All entries are to be printed again exactly, with their images omitted.

SOURCE MATERIAL:
■ ■ ■ ■ ■

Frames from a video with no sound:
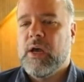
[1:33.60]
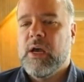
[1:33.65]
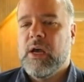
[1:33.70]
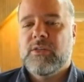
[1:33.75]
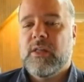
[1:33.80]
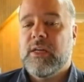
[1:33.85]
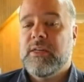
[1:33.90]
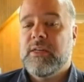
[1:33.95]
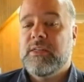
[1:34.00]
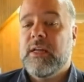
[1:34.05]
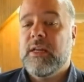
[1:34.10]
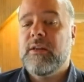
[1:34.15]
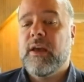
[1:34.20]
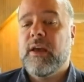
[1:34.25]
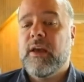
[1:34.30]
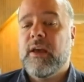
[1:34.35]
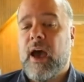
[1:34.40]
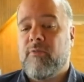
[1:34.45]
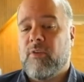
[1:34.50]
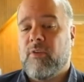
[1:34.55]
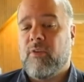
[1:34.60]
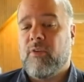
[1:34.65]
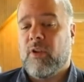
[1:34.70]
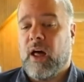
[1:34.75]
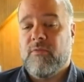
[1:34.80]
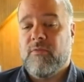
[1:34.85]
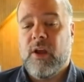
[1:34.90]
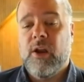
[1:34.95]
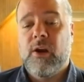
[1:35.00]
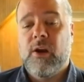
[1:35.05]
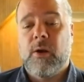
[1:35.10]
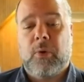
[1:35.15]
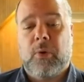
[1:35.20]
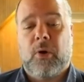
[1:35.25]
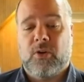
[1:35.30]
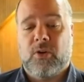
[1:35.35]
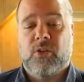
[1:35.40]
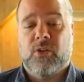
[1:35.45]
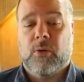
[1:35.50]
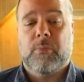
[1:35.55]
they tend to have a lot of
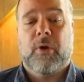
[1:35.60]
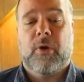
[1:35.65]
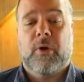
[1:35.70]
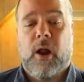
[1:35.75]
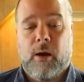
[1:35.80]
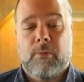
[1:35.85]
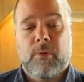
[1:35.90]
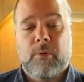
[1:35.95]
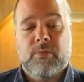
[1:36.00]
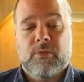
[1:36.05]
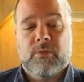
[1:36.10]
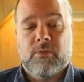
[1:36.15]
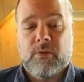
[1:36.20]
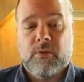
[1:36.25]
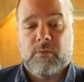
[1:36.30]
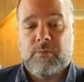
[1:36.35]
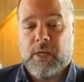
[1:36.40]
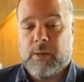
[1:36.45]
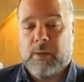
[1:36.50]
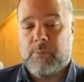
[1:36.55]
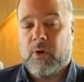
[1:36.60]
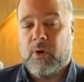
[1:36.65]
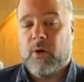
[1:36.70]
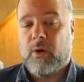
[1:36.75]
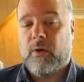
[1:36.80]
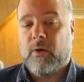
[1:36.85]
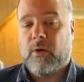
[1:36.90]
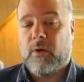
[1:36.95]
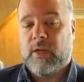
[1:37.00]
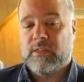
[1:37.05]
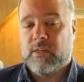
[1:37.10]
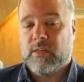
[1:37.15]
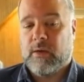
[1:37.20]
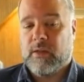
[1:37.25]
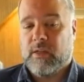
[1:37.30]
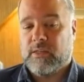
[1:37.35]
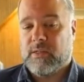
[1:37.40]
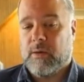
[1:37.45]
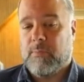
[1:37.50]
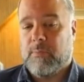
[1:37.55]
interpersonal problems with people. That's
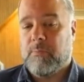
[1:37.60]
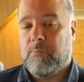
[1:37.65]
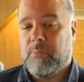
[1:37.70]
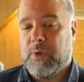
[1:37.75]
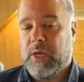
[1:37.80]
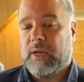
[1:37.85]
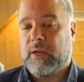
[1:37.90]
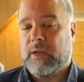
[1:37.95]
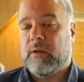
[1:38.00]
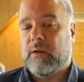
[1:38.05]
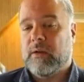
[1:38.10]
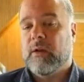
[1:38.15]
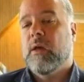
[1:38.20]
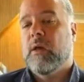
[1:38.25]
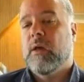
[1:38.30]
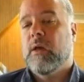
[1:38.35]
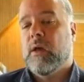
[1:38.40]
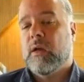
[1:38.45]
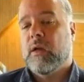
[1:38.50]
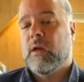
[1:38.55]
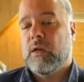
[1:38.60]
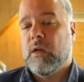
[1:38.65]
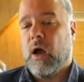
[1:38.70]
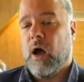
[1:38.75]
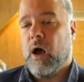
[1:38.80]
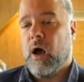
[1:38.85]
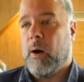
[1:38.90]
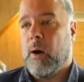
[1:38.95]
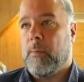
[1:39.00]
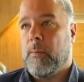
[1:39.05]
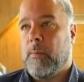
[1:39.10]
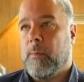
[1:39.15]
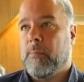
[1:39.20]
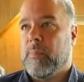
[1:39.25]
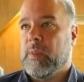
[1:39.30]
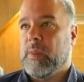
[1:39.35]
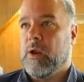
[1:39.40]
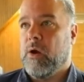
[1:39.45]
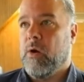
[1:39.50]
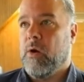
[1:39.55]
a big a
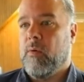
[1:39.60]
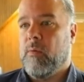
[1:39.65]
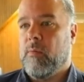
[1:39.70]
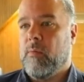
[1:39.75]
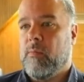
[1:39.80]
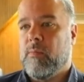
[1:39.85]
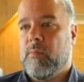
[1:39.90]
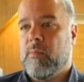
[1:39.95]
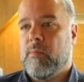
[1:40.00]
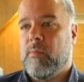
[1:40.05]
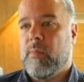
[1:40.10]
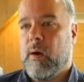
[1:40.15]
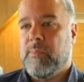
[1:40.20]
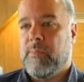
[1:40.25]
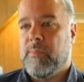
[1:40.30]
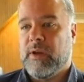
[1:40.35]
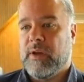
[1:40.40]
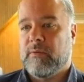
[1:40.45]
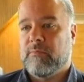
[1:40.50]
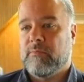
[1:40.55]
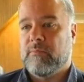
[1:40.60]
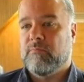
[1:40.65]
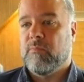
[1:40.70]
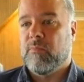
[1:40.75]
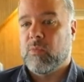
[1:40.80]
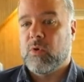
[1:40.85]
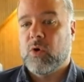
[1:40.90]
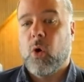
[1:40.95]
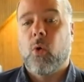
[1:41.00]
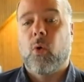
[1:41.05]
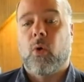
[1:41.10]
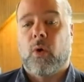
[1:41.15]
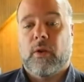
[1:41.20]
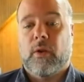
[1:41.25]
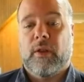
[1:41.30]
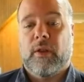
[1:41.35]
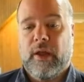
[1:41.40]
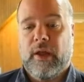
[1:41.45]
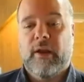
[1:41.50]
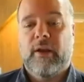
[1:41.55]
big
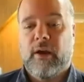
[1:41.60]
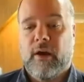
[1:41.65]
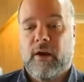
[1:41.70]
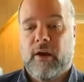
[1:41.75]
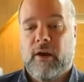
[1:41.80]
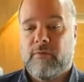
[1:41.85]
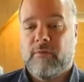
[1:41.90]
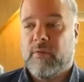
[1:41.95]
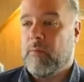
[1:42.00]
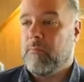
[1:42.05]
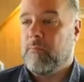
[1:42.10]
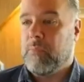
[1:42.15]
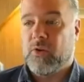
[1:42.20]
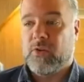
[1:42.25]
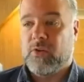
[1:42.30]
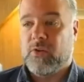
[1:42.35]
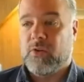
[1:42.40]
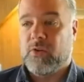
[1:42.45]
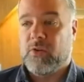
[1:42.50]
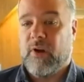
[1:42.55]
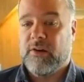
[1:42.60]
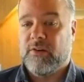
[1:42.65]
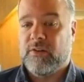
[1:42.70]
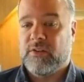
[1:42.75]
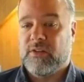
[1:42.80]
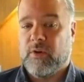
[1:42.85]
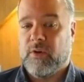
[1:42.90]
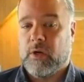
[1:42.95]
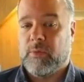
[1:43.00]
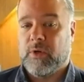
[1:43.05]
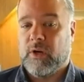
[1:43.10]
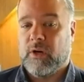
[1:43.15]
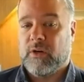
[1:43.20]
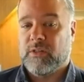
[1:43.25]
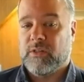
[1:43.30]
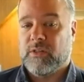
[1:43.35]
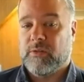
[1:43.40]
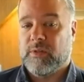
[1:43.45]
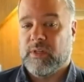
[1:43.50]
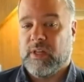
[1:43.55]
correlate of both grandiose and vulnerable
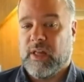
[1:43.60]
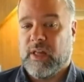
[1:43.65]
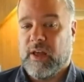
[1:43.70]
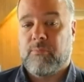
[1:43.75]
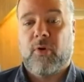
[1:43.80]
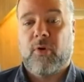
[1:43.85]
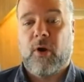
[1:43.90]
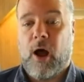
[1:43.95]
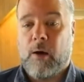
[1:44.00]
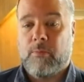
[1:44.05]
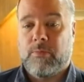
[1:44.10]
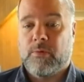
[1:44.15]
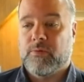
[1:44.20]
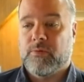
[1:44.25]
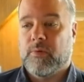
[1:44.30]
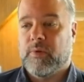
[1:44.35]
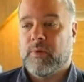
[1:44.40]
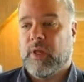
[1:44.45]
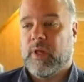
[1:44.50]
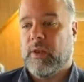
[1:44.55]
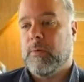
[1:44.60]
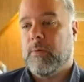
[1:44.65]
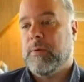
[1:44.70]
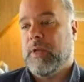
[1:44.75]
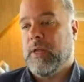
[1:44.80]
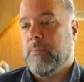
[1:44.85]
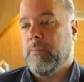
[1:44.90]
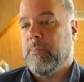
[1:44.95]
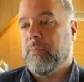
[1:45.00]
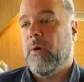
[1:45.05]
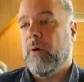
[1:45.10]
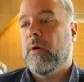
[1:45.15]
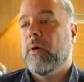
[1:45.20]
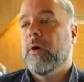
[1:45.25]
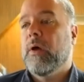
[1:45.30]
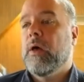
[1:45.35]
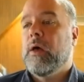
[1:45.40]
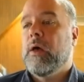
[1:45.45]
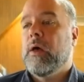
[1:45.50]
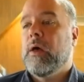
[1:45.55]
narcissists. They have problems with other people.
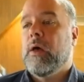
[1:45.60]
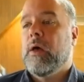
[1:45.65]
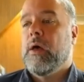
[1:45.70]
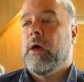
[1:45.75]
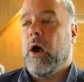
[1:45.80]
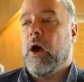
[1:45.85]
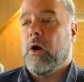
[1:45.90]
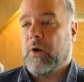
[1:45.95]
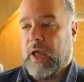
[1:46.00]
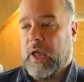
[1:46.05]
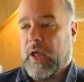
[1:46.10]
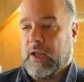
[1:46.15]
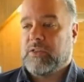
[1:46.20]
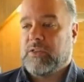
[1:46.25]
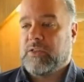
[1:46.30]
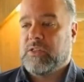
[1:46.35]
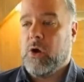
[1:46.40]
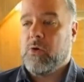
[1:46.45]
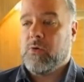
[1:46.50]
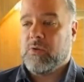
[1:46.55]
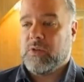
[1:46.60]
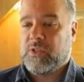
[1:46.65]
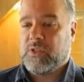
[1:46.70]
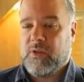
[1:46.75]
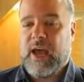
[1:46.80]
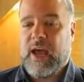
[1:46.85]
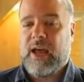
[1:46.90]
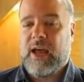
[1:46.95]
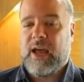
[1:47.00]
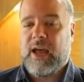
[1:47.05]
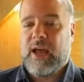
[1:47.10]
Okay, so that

■ ■ ■ ■ ■

EXERCISE SOLUTION:
Frames from a video with no sound:
[1:33.60]
[1:33.65]
[1:33.70]
[1:33.75]
[1:33.80]
[1:33.85]
[1:33.90]
[1:33.95]
[1:34.00]
[1:34.05]
[1:34.10]
[1:34.15]
[1:34.20]
[1:34.25]
[1:34.30]
[1:34.35]
[1:34.40]
[1:34.45]
[1:34.50]
[1:34.55]
[1:34.60]
[1:34.65]
[1:34.70]
[1:34.75]
[1:34.80]
[1:34.85]
[1:34.90]
[1:34.95]
[1:35.00]
[1:35.05]
[1:35.10]
[1:35.15]
[1:35.20]
[1:35.25]
[1:35.30]
[1:35.35]
[1:35.40]
[1:35.45]
[1:35.50]
[1:35.55]
they tend to have a lot of
[1:35.60]
[1:35.65]
[1:35.70]
[1:35.75]
[1:35.80]
[1:35.85]
[1:35.90]
[1:35.95]
[1:36.00]
[1:36.05]
[1:36.10]
[1:36.15]
[1:36.20]
[1:36.25]
[1:36.30]
[1:36.35]
[1:36.40]
[1:36.45]
[1:36.50]
[1:36.55]
[1:36.60]
[1:36.65]
[1:36.70]
[1:36.75]
[1:36.80]
[1:36.85]
[1:36.90]
[1:36.95]
[1:37.00]
[1:37.05]
[1:37.10]
[1:37.15]
[1:37.20]
[1:37.25]
[1:37.30]
[1:37.35]
[1:37.40]
[1:37.45]
[1:37.50]
[1:37.55]
interpersonal problems with people. That's
[1:37.60]
[1:37.65]
[1:37.70]
[1:37.75]
[1:37.80]
[1:37.85]
[1:37.90]
[1:37.95]
[1:38.00]
[1:38.05]
[1:38.10]
[1:38.15]
[1:38.20]
[1:38.25]
[1:38.30]
[1:38.35]
[1:38.40]
[1:38.45]
[1:38.50]
[1:38.55]
[1:38.60]
[1:38.65]
[1:38.70]
[1:38.75]
[1:38.80]
[1:38.85]
[1:38.90]
[1:38.95]
[1:39.00]
[1:39.05]
[1:39.10]
[1:39.15]
[1:39.20]
[1:39.25]
[1:39.30]
[1:39.35]
[1:39.40]
[1:39.45]
[1:39.50]
[1:39.55]
a big a
[1:39.60]
[1:39.65]
[1:39.70]
[1:39.75]
[1:39.80]
[1:39.85]
[1:39.90]
[1:39.95]
[1:40.00]
[1:40.05]
[1:40.10]
[1:40.15]
[1:40.20]
[1:40.25]
[1:40.30]
[1:40.35]
[1:40.40]
[1:40.45]
[1:40.50]
[1:40.55]
[1:40.60]
[1:40.65]
[1:40.70]
[1:40.75]
[1:40.80]
[1:40.85]
[1:40.90]
[1:40.95]
[1:41.00]
[1:41.05]
[1:41.10]
[1:41.15]
[1:41.20]
[1:41.25]
[1:41.30]
[1:41.35]
[1:41.40]
[1:41.45]
[1:41.50]
[1:41.55]
big
[1:41.60]
[1:41.65]
[1:41.70]
[1:41.75]
[1:41.80]
[1:41.85]
[1:41.90]
[1:41.95]
[1:42.00]
[1:42.05]
[1:42.10]
[1:42.15]
[1:42.20]
[1:42.25]
[1:42.30]
[1:42.35]
[1:42.40]
[1:42.45]
[1:42.50]
[1:42.55]
[1:42.60]
[1:42.65]
[1:42.70]
[1:42.75]
[1:42.80]
[1:42.85]
[1:42.90]
[1:42.95]
[1:43.00]
[1:43.05]
[1:43.10]
[1:43.15]
[1:43.20]
[1:43.25]
[1:43.30]
[1:43.35]
[1:43.40]
[1:43.45]
[1:43.50]
[1:43.55]
correlate of both grandiose and vulnerable
[1:43.60]
[1:43.65]
[1:43.70]
[1:43.75]
[1:43.80]
[1:43.85]
[1:43.90]
[1:43.95]
[1:44.00]
[1:44.05]
[1:44.10]
[1:44.15]
[1:44.20]
[1:44.25]
[1:44.30]
[1:44.35]
[1:44.40]
[1:44.45]
[1:44.50]
[1:44.55]
[1:44.60]
[1:44.65]
[1:44.70]
[1:44.75]
[1:44.80]
[1:44.85]
[1:44.90]
[1:44.95]
[1:45.00]
[1:45.05]
[1:45.10]
[1:45.15]
[1:45.20]
[1:45.25]
[1:45.30]
[1:45.35]
[1:45.40]
[1:45.45]
[1:45.50]
[1:45.55]
narcissists. They have problems with other people.
[1:45.60]
[1:45.65]
[1:45.70]
[1:45.75]
[1:45.80]
[1:45.85]
[1:45.90]
[1:45.95]
[1:46.00]
[1:46.05]
[1:46.10]
[1:46.15]
[1:46.20]
[1:46.25]
[1:46.30]
[1:46.35]
[1:46.40]
[1:46.45]
[1:46.50]
[1:46.55]
[1:46.60]
[1:46.65]
[1:46.70]
[1:46.75]
[1:46.80]
[1:46.85]
[1:46.90]
[1:46.95]
[1:47.00]
[1:47.05]
[1:47.10]
Okay, so that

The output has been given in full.